Frustrated when the Nottinghamshire skipper was almost out on 137 immediately after lunch – edging wide enough for wicketkeeper James Rew to reach the ball with his fingertips but not catch it – Overton also saw Hameed’s failed attempt to pull him on 152 ended with the opener desperately trying to kick the ball away from his stumps as it dropped over his shoulder.
Amid all this, Gregory appeared to have decided that taking the second new ball would aid only the batting side in providing more pace on to the bat from a pitch that itself had none to offer.
Nonetheless, the fourth wicket partnership of Hameed and Haynes were able to achieve enough acceleration to claim three batting bonus points within the 110-over specified time, giving them five from the match to Somerset’s four, Haynes then becoming the sole casualty of the afternoon, his dismissal to Gregory almost a duplicate of Clarke’s.
They had added 123, and with James, a double centurion himself only last week, now at the other end, Hameed might have envisaged another profitable alliance as Nottinghamshire sought to end the day with the upper hand.

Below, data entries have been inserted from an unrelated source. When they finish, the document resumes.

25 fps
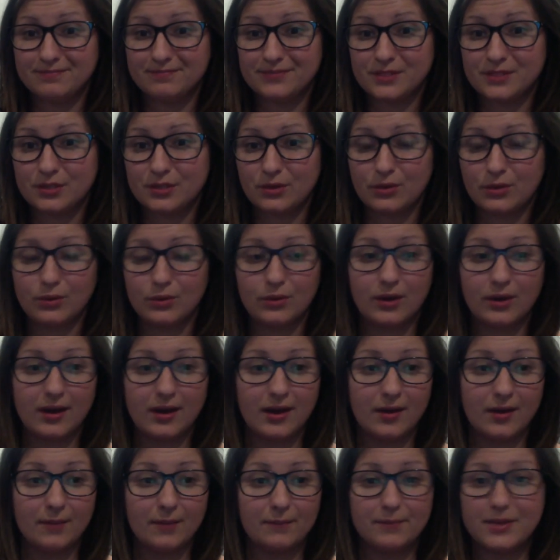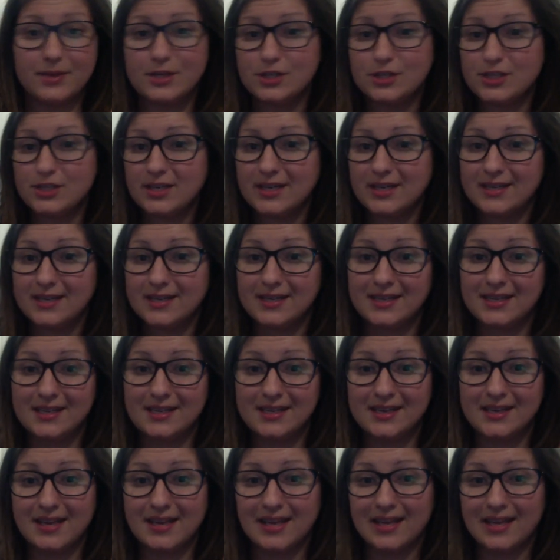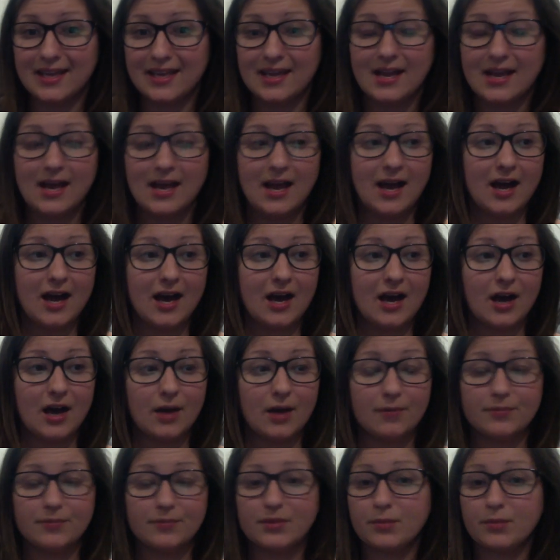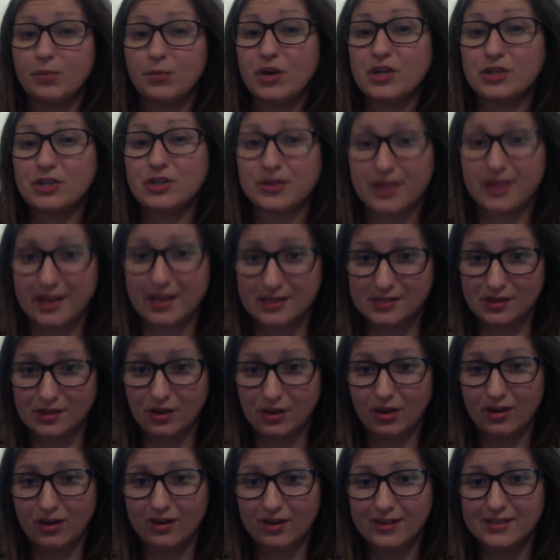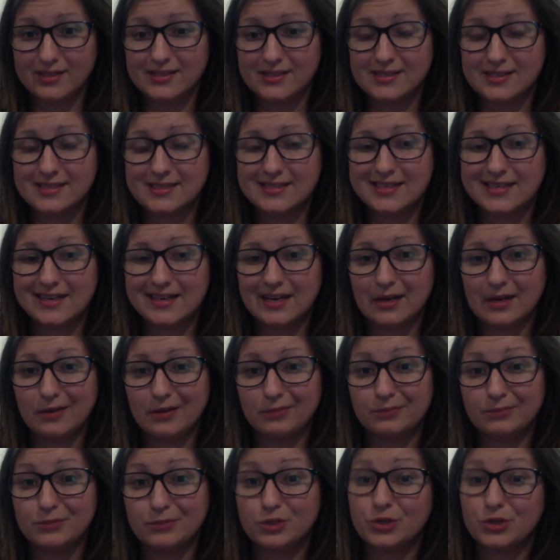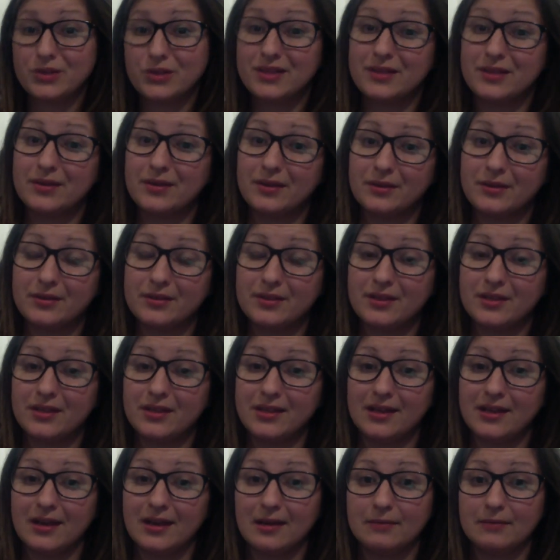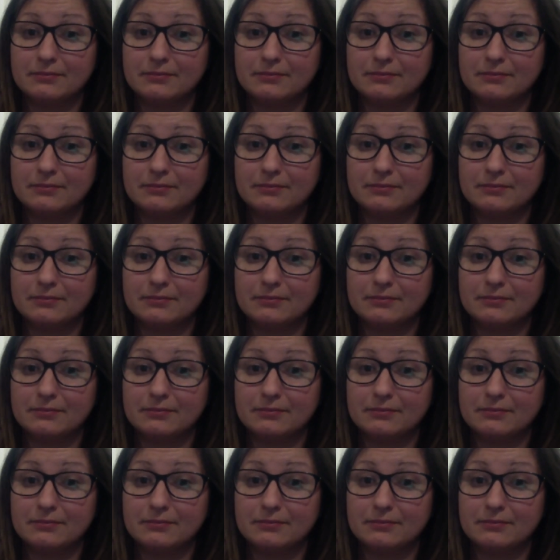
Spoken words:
So binging, eating, the pressure that is caused during the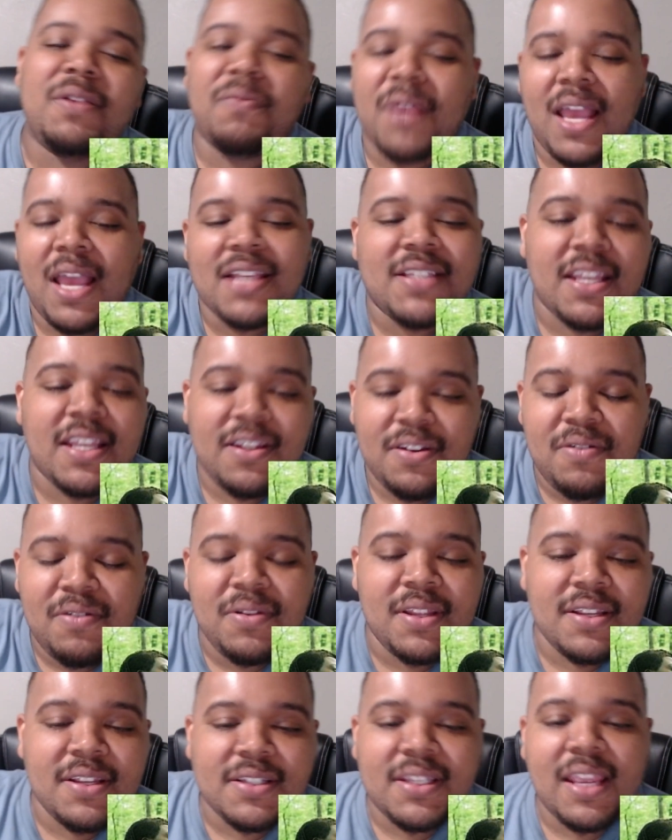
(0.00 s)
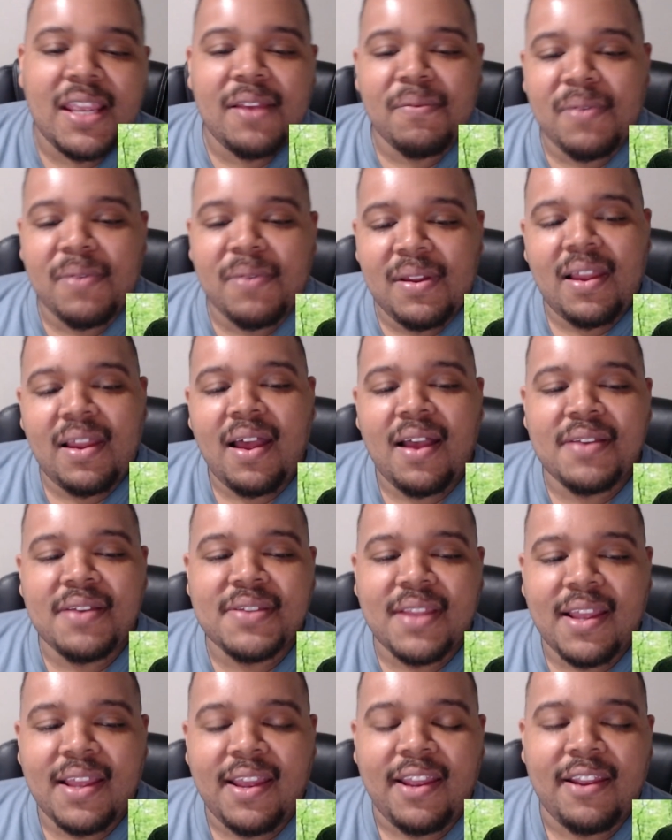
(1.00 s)
as they do this, they realize
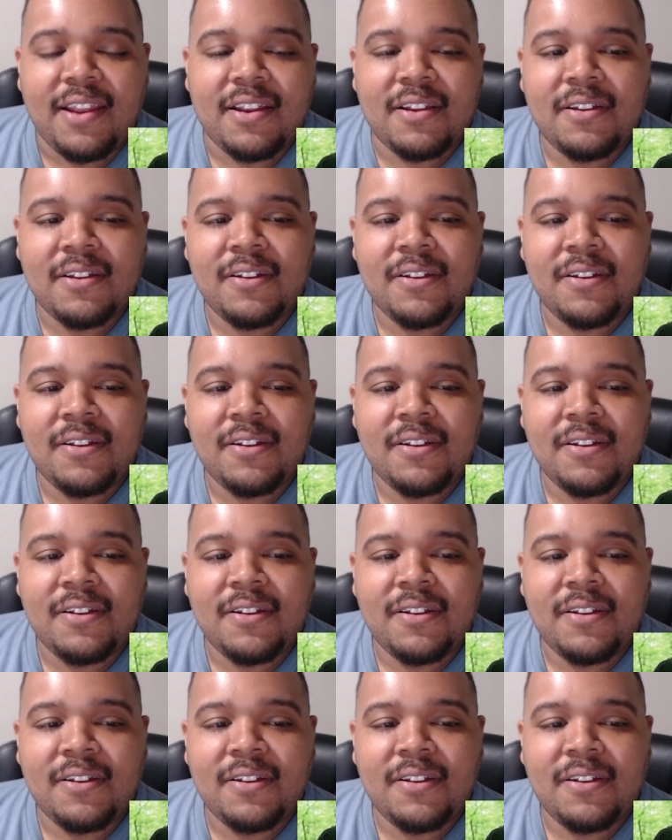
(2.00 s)
like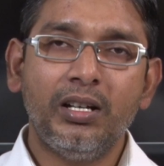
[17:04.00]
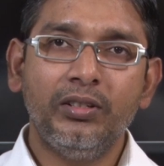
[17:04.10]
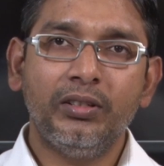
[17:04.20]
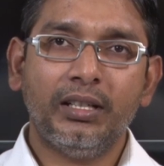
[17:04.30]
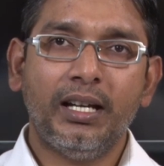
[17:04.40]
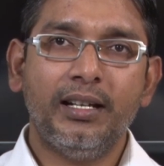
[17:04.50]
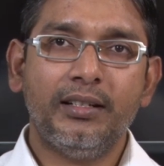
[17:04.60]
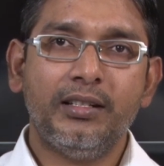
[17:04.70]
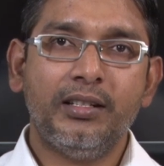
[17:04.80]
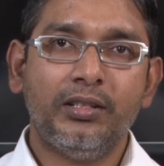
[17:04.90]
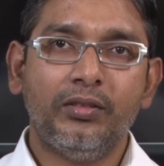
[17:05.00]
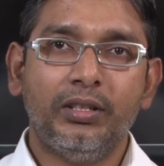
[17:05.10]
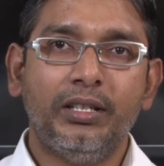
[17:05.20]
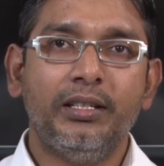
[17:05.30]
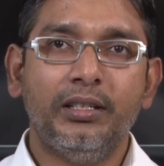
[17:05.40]
all your characteristics
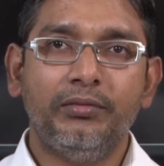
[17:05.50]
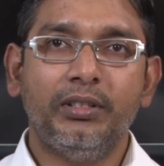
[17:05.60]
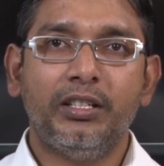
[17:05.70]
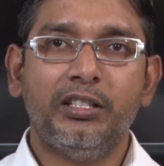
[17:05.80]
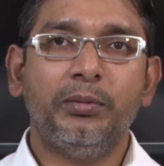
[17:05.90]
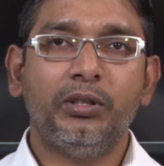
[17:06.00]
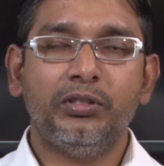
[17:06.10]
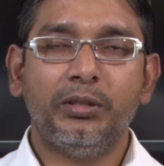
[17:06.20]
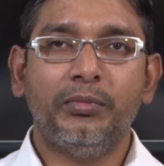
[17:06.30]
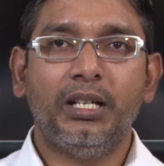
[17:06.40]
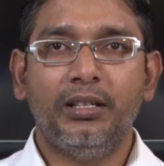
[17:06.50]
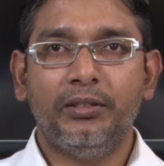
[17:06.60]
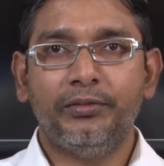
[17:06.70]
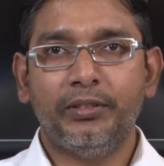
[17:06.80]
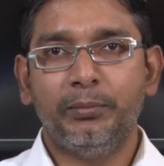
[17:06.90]
you are taking with respect to some
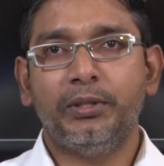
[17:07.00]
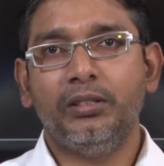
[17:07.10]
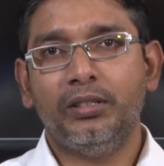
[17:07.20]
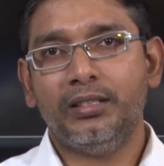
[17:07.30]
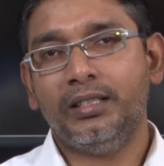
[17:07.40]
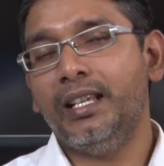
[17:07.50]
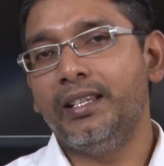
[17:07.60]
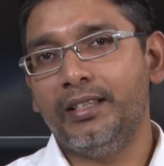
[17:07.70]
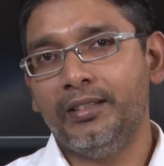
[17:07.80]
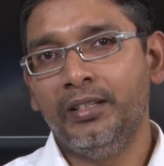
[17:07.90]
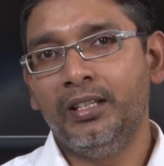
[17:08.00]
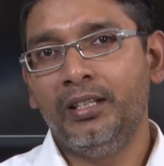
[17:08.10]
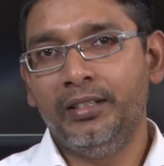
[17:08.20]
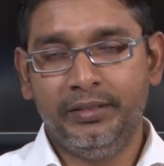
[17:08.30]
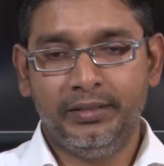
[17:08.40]
kind of one particular size.
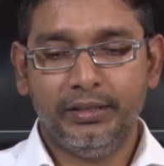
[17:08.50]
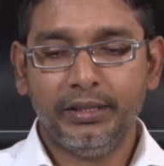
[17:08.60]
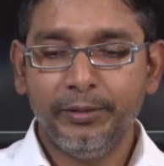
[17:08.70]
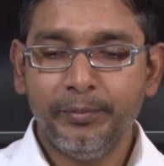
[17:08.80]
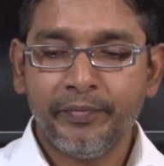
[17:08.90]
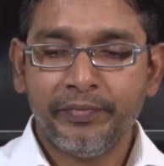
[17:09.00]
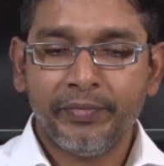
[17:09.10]
Okay.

In the event, after lifting Vaughan gloriously over long-off to complete his third career double-ton with a 23rd four to go with two earlier sixes, Hameed was soon gone, although through no fault of his own, run out brilliantly by the combination of Tom Lammonby and Rew after James had called him through for a single to extra cover.
James played nicely again, adding 88 with Liam Patterson-White for the sixth wicket before he was caught on the midwicket boundary.